*The problem*
In the records that follow, find the line with "[4:23.59-4:24.59]"; from there, retype every line exactly through the line with "Transcript: आ, बीच", which also belongs to the answer.
____ Records supplied
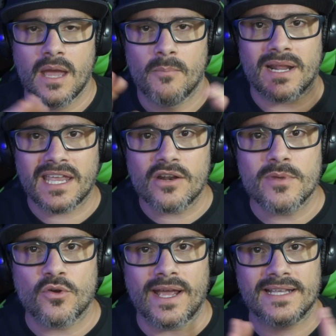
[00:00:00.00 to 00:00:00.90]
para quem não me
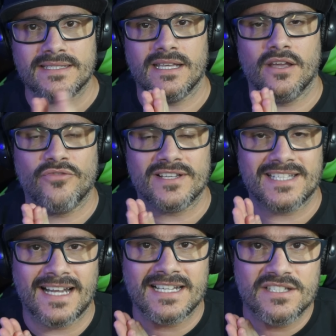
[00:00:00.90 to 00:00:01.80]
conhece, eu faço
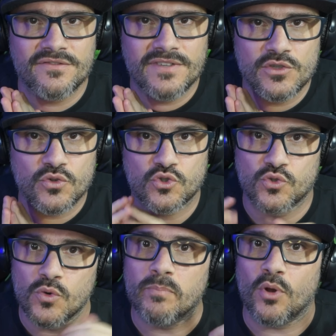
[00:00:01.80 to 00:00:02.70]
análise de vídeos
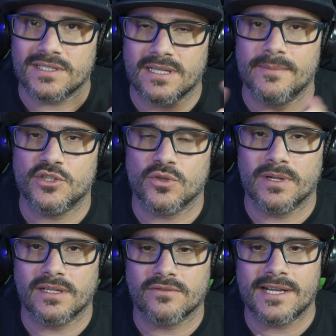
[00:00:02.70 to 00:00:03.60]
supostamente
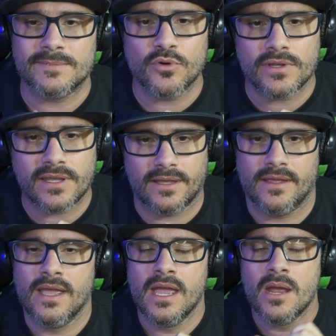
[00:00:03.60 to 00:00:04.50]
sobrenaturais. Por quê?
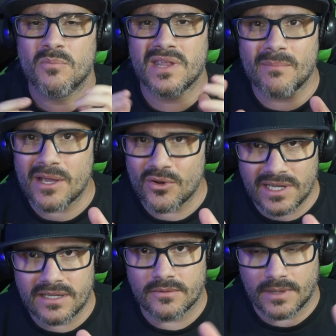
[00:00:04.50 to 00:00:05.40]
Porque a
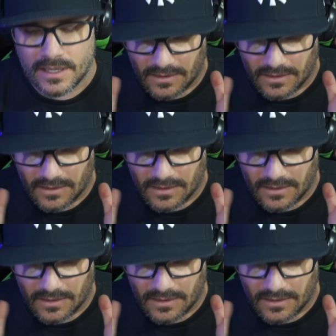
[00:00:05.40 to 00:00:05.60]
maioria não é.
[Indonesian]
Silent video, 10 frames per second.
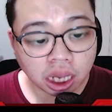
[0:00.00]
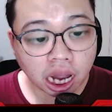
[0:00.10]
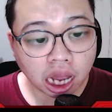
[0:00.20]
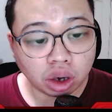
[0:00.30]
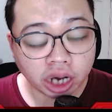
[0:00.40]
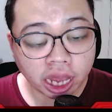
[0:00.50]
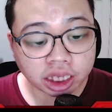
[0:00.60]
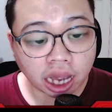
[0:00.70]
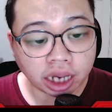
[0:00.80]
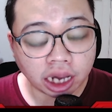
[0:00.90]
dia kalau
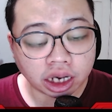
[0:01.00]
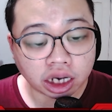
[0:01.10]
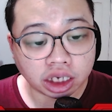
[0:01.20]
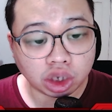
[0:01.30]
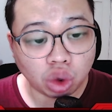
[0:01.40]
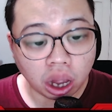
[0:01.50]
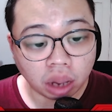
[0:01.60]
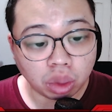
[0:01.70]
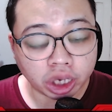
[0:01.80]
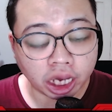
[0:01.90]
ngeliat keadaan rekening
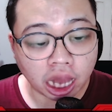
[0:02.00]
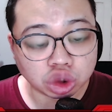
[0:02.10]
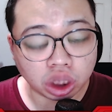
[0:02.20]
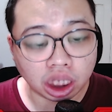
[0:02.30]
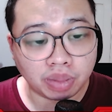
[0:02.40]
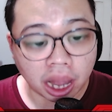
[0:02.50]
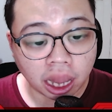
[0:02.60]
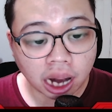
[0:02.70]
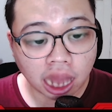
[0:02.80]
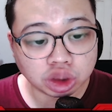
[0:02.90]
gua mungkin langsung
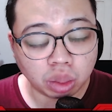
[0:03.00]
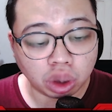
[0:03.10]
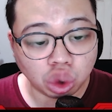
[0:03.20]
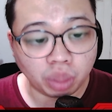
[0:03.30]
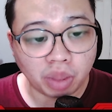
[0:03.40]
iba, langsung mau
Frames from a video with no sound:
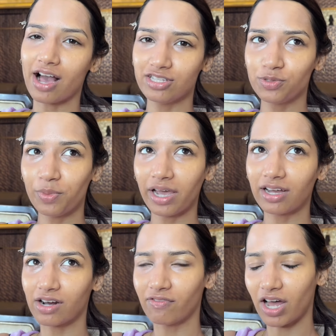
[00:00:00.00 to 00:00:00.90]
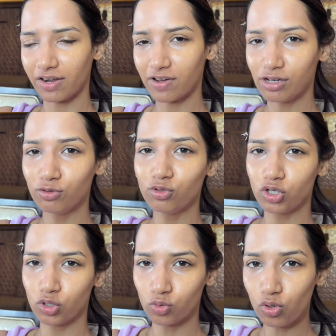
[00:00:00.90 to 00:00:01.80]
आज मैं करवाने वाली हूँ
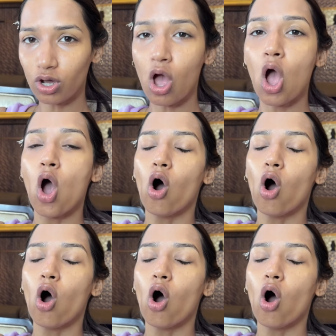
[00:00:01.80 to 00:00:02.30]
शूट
________
____ Records supplied
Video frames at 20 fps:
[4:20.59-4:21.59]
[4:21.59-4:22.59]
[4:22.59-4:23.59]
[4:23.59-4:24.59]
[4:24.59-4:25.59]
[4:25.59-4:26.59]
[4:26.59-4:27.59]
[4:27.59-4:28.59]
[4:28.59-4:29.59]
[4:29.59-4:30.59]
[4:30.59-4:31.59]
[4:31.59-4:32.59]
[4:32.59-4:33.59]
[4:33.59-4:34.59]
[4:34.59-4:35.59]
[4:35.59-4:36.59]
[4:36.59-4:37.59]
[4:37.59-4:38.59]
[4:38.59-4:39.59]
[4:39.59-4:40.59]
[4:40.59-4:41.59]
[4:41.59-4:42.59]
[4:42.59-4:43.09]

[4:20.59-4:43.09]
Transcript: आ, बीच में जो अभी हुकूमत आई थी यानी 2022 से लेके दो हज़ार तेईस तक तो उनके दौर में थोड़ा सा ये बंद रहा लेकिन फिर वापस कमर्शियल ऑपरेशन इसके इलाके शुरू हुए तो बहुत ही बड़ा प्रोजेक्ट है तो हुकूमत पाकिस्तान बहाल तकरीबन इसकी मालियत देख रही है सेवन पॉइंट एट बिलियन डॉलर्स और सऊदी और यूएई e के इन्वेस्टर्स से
________
*Problem solution*
[4:23.59-4:24.59]
[4:24.59-4:25.59]
[4:25.59-4:26.59]
[4:26.59-4:27.59]
[4:27.59-4:28.59]
[4:28.59-4:29.59]
[4:29.59-4:30.59]
[4:30.59-4:31.59]
[4:31.59-4:32.59]
[4:32.59-4:33.59]
[4:33.59-4:34.59]
[4:34.59-4:35.59]
[4:35.59-4:36.59]
[4:36.59-4:37.59]
[4:37.59-4:38.59]
[4:38.59-4:39.59]
[4:39.59-4:40.59]
[4:40.59-4:41.59]
[4:41.59-4:42.59]
[4:42.59-4:43.09]

[4:20.59-4:43.09]
Transcript: आ, बीच में जो अभी हुकूमत आई थी यानी 2022 से लेके दो हज़ार तेईस तक तो उनके दौर में थोड़ा सा ये बंद रहा लेकिन फिर वापस कमर्शियल ऑपरेशन इसके इलाके शुरू हुए तो बहुत ही बड़ा प्रोजेक्ट है तो हुकूमत पाकिस्तान बहाल तकरीबन इसकी मालियत देख रही है सेवन पॉइंट एट बिलियन डॉलर्स और सऊदी और यूएई e के इन्वेस्टर्स से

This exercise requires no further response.